La strategia vincente per la riduzione dell’eccesso ponderale è rappresentato dall’associazione di questi due metodi, che portano effetti più rapidi e soprattutto duraturi. Idealmente la riduzione del grasso corporeo dovrebbe essere ottenuta senza essere accompagnata da una concomitante perdita di proteine, acqua, minerali e vitamine. Diete molto drastiche possono avere effetti catabolici, incidendo sulla massa magra, in particolare sulla massa muscolare, portando un abbassamento del metabolismo basale, quindi una riduzione della capacità di bruciare calorie. Questo effetto può essere ridotto associando alla dieta l’esercizio fisico. Studi sperimentali dimostrano che i soggetti sedentari, con l’incremento del livello di attività fisica, presentano una diminuzione dell’appetito. Esiste infatti una soglia di attività fisica al di sotto della quale l’appetito non si correla con il grado di esercizio, mentre al di sopra di questa soglia, l’appetito sembra ricorrelarsi (aumentando la spesa energetica in maniera significativa, aumenta il fabbisogno energetico).

Il costo dell’esercizio fisico per gli obesi

Di fondamentale importanza è capire quali sono i problemi che comporta lo stato di obesità nell’attività fisica. Andando ad analizzare come reagiscono all’esercizio fisico, emerge che il rendimento dei soggetti obesi è nettamente inferiore a quello dei coetanei magri, causa di ciò è il più elevato costo metabolico dell’esercizio, conseguente al trasporto di una massa corporea maggiore. Durante l’esercizio fisico lavorano con percentuali più alte di frequenza cardiaca massima ed anche la pressione arteriosa è eccessivamente elevata rispetto ai magri di pari età, questo per le maggiori resistenze periferiche da vincere.
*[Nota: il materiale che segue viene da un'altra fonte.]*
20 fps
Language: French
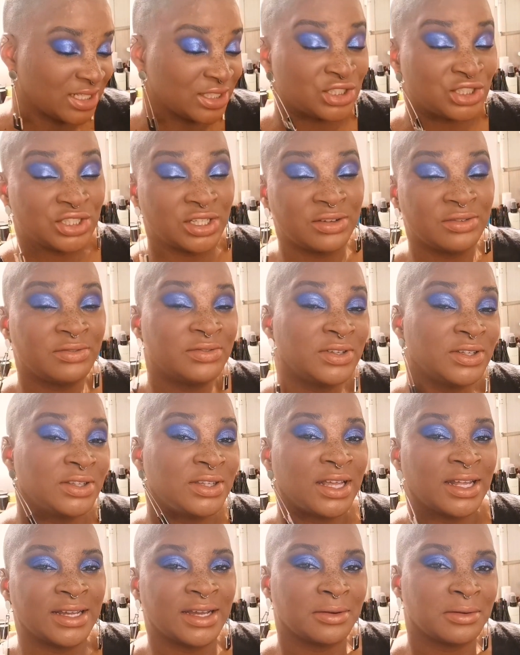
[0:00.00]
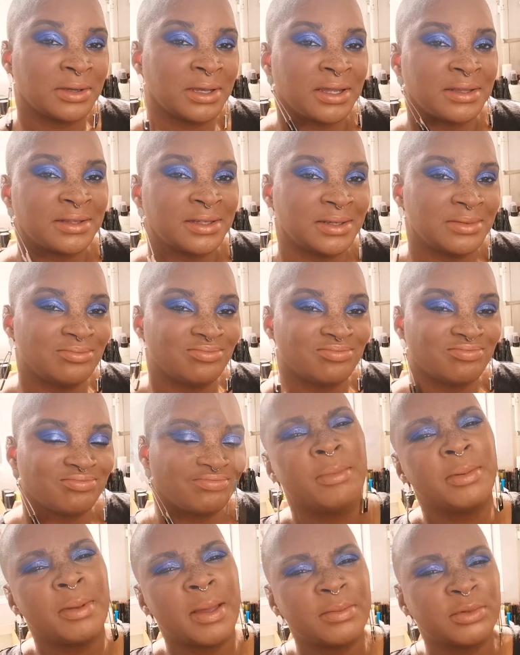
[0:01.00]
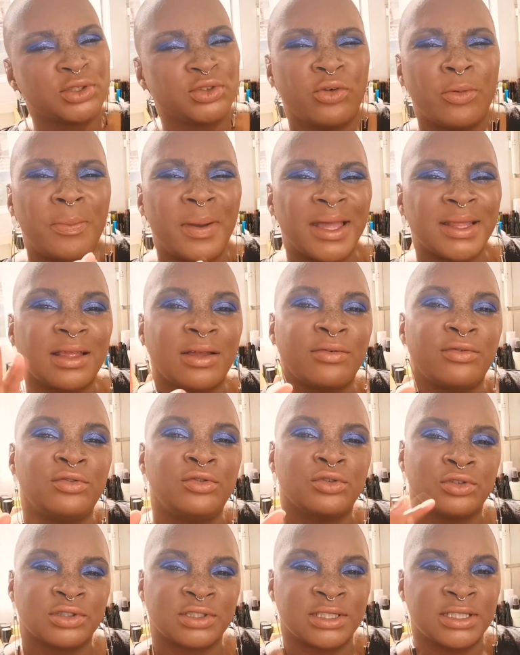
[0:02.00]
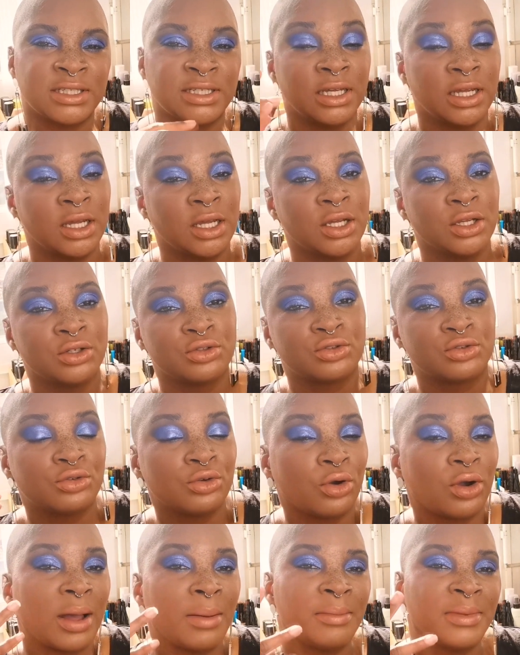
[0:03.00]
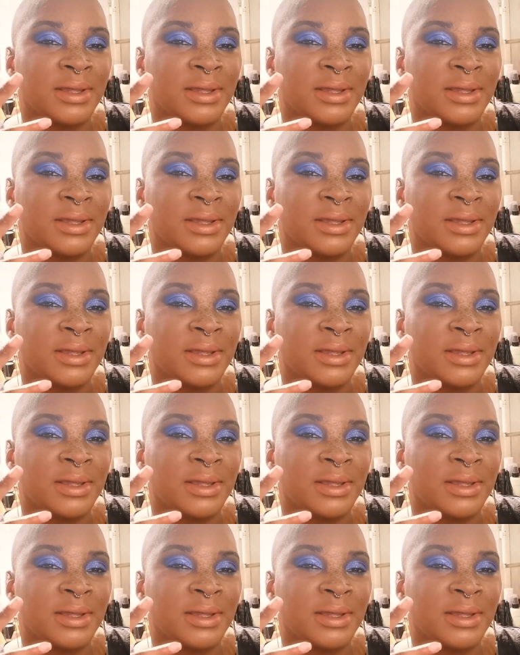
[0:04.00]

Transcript: J'évite d'aller regarder. Puis même, je ne veux pas être influencée sur un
Gli obesi sono sottoposti ad un aumentato stress articolare soprattutto a carico degli arti inferiori, presentano delle masse muscolari non adeguate, rese meno toniche dalla minore propensione al movimento ed hanno un maggiore consumo di ossigeno. A questi si aggiungono i problemi dovuti alla ridotta stimolazione del sistema nervoso, che si evidenziano nella deficitaria coordinazione, nella minore capacità di risoluzione dei compiti motori e nella rallentata capacità di apprendimento motorio

L’importanza dell’esercizio fisico nella cura dell’obesità

L’esercizio fisico praticato razionalmente, in maniera programmata e con continuità, oltre alla perdita dell’eccesso ponderale, apporta nel tempo degli adattamenti fisiologici molto importanti nella terapia dell’obesità. Tutti i tessuti, organi e sistemi si adattano agli stimoli esterni, ma con tempi diversi gli uni dagli altri. Gli adattamenti più immediati sono quelli a carico dell’apparato locomotore, con l’aumento del tono e della massa muscolare per una migliorata sintesi proteica, di seguito migliora la qualità del tessuto tendineo, c’è un aumento dell’idratazione, del collagene e della quota glicoproteica. Migliorando il metabolismo delle ossa e delle cartilagini, anche il tessuto osseo e le superfici articolari vanno incontro ad adattamenti. A livello osseo migliora il metabolismo del calcio, il che porta ad un aumento della densità ossea e della capacità di resistenza meccanica. Le articolazioni sono meglio nutrite e lubrificate dal liquido sinoviale (presente in ogni articolazione), dando luogo ad un positivo inspessimento delle cartilagini articolari. Adattamenti a più lungo termine ma di fondamentale importanza si verificano a carico dell’apparato cardiocircolatorio e respiratorio. Aumenta la capacità contrattile del muscolo cardiaco, di conseguenza aumenta la gittata cardiaca e diminuisce la frequenza cardiaca a riposo. Aumenta il trofismo dei vasi che acquisiscono maggiore elasticità, migliora la capillarizzazione quindi c’è l’aumento del sangue in periferia e soprattutto una diminuzione delle resistenze periferiche e della pressione arteriosa. Migliora la capacità respiratoria, grazie all’aumento dell’ampiezza degli atti respiratori, dovuti ad una migliorata mobilizzazione della gabbia toracica. Aumentano gli scambi gassosi al livello degli alveoli polmonari, aumenta la capacità di trasporto dell’ossigeno nel sangue e la capacità di cederlo in periferia agli organi.